START Record set

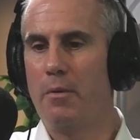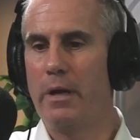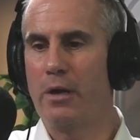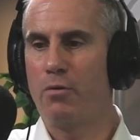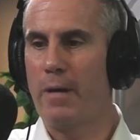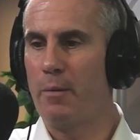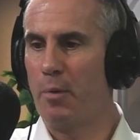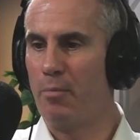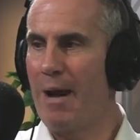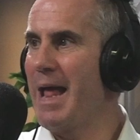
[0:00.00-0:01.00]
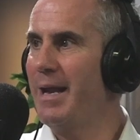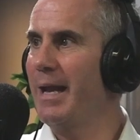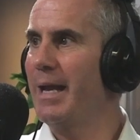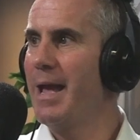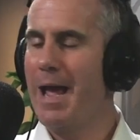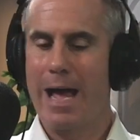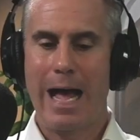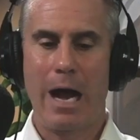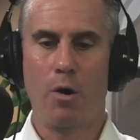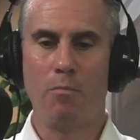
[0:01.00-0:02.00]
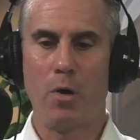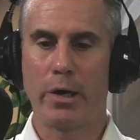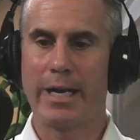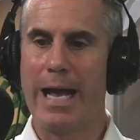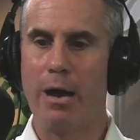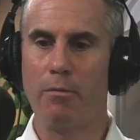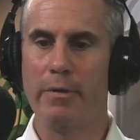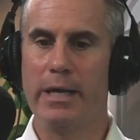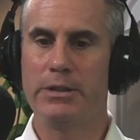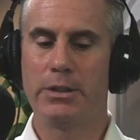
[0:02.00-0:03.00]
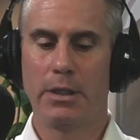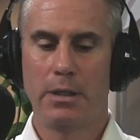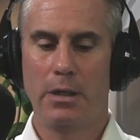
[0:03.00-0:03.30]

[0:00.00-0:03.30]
incredible branding, our market outreach,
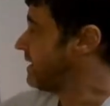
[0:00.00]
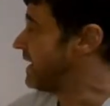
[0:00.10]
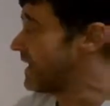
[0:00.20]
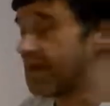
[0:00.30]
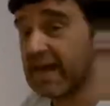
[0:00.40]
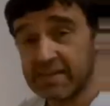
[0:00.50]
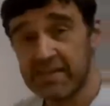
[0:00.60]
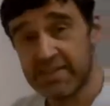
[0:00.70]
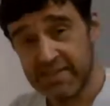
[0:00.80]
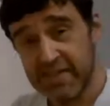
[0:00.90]
And I
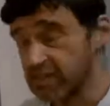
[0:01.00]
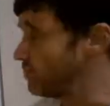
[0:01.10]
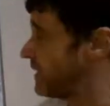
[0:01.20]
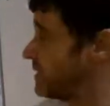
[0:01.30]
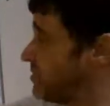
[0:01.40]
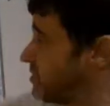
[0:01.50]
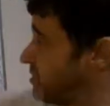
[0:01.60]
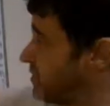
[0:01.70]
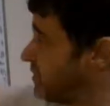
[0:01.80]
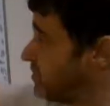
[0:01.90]
ask six questions.
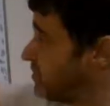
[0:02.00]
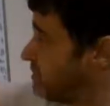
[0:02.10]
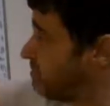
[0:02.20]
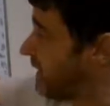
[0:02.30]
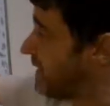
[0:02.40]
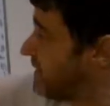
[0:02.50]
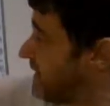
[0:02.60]
So I do a spider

END Record set

■ **Directions for this task**
Please retype every record exactly, leaving the pictures out.

■ **Exercise solution**
[0:00.00-0:01.00]
[0:01.00-0:02.00]
[0:02.00-0:03.00]
[0:03.00-0:03.30]

[0:00.00-0:03.30]
incredible branding, our market outreach,
[0:00.00]
[0:00.10]
[0:00.20]
[0:00.30]
[0:00.40]
[0:00.50]
[0:00.60]
[0:00.70]
[0:00.80]
[0:00.90]
And I
[0:01.00]
[0:01.10]
[0:01.20]
[0:01.30]
[0:01.40]
[0:01.50]
[0:01.60]
[0:01.70]
[0:01.80]
[0:01.90]
ask six questions.
[0:02.00]
[0:02.10]
[0:02.20]
[0:02.30]
[0:02.40]
[0:02.50]
[0:02.60]
So I do a spider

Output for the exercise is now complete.